Re More Dimensions: As Y is already an NxT (number of samples x number of times) matrix, I couldn't easily see how to add a new dimension. I've thought of a terrible hack: For 'local' stationary kernels (like RBF, etc) could I put the second dimension as additional observations all at t+1000, in the same one dimensional data set...

Re Different (unknown) start times: I was thinking (based on an idea by Max) of adding a new kernel (say RBF) but with an additional 'offset' parameter that is added to all the Xs (so the kernel would have (y-scale, length-scale, offset) as its parameters? In your framework each time course is modelled by a GP (for the cluster) plus and additional 'corruption' GP, e.g. from your example: k_corruption = GPy.kern.RBF(input_dim=1, variance=0.01, lengthscale=0.1) + GPy.kern.White(1, variance=0.001) but I realise that all time courses have the same corruption kernel... So maybe a new kernel is needed which has as a list of parameters the offsets for all the time series... every time series has its own subdomain of X, which the kernel knows about. Then the kernel can return the correct covariance between pairs of X values (with the addition of the offset). Maybe X could be 2d, so one dimension is the time series id and the other is time. Then the covariance between timepoints i and j in time series n and m, would be kern([i,n], [j,m]) = rbf([i+offset_n,n],[j+offset_m,m]). Where offset_1..offset_N are now kernel parameters (one for each time series, so not very 'parametery' but the whole solution is a hack anyway).

(PS The graph has noise added to mask individual patient values)

lionfish0 commented 8 years ago

Just need a bit of advice. I've just tried out using the Fixed kernel, and I think I've seen this issue before, but I've forgotten what's going on, and I'm wondering if someone's got an explanation.

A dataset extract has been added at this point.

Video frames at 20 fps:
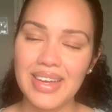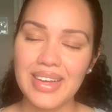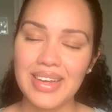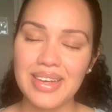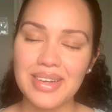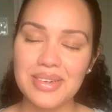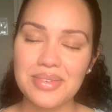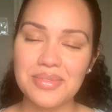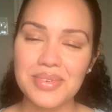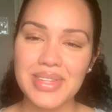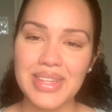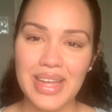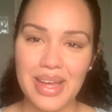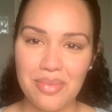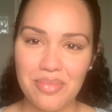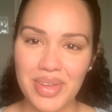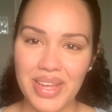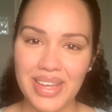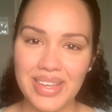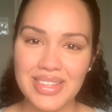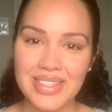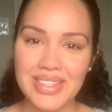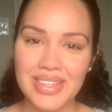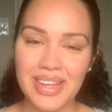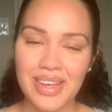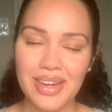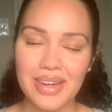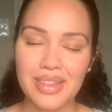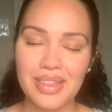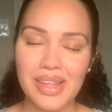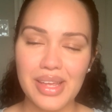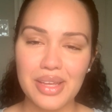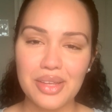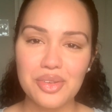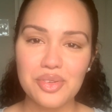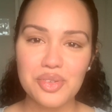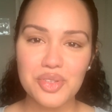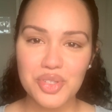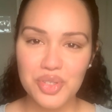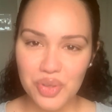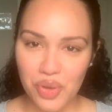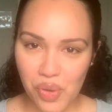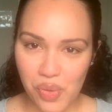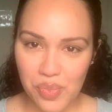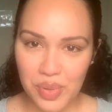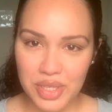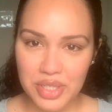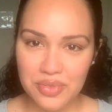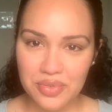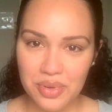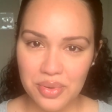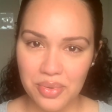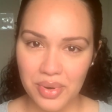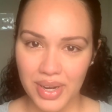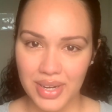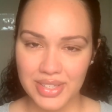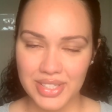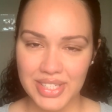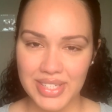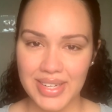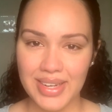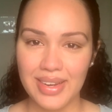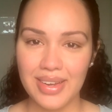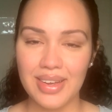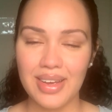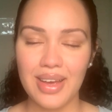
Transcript: And with that being said, thank you so much for watching.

http://nbviewer.jupyter.org/gist/lionfish0/f243356da422c8f2b59b353f42e4d00d

Why does predict return a list of variances (one for each value in the training data). Also plot doesn't work any more with a Fixed kernel. By picking the top value of the variance list it seems to make a plausible plot (see notebook linked) but I obviously would like to know what's going on!

Thanks,

Mike.

jameshensman commented 8 years ago

hi Mike,

Here's the correct way to plot with that nasty fixed kernel:


k0 = GPy.kern.RBF(input_dim=1, variance=1., lengthscale=1.)
kfix = GPy.kern.Fixed(input_dim=1, covariance_matrix=CM)
newkernel = k0 + kfix
m = GPy.models.GPRegression(X,Y,newkernel)
m.optimize()
m.plot(predict_kw=dict(kern=k0))

The reason the returned variance is weird is because the Fixed kernel is not really a kernel at all: it just returns a 'Fixed' matrix each time you call it. So at predict time, it sends you a matrix of completely the wrong shape (since the kernel does not know whether you're training or predicting!)

This is also why the plotting breaks.

lionfish0 commented 8 years ago

Ah, I understand now! So when I called predict I just have been getting the variance of the test point added to the fixed kernel's returned vector. I've just tried it out. By chance the output of my code had the same CI as the m.plot you used above, but that was just because I had zeros in my Fixed kernel's diagonal at those locations.

Didn't know the cool trick to select which kernels to use for prediction/plotting.

For reference (for future users) it looks like I can do the same with the predict function by using the 'kern' parameter: mean,variance = m.predict(np.array([[x]]),kern=k0)

vals commented 8 years ago

Hey,

Sorry for going on about the OMGP :p, but you want to do the must-link constraints on patients as described here, no? http://www.ece.neu.edu/fac-ece/jdy/papers/ross-dy-ICML2013.pdf

The MRF constraints are not implemented here though..

mathDR commented 8 years ago

Can you model your problem as count data? Then each person wouldn't need the same X. Just a thought. I have a similar problem, but mine is that I have thousands of count data streams representing sales data. That is, a k products are sold at time t is the data set. It is very sparse in that on most days, no product is sold. So I want to model it as counting data, then cluster the GPs that model each count stream.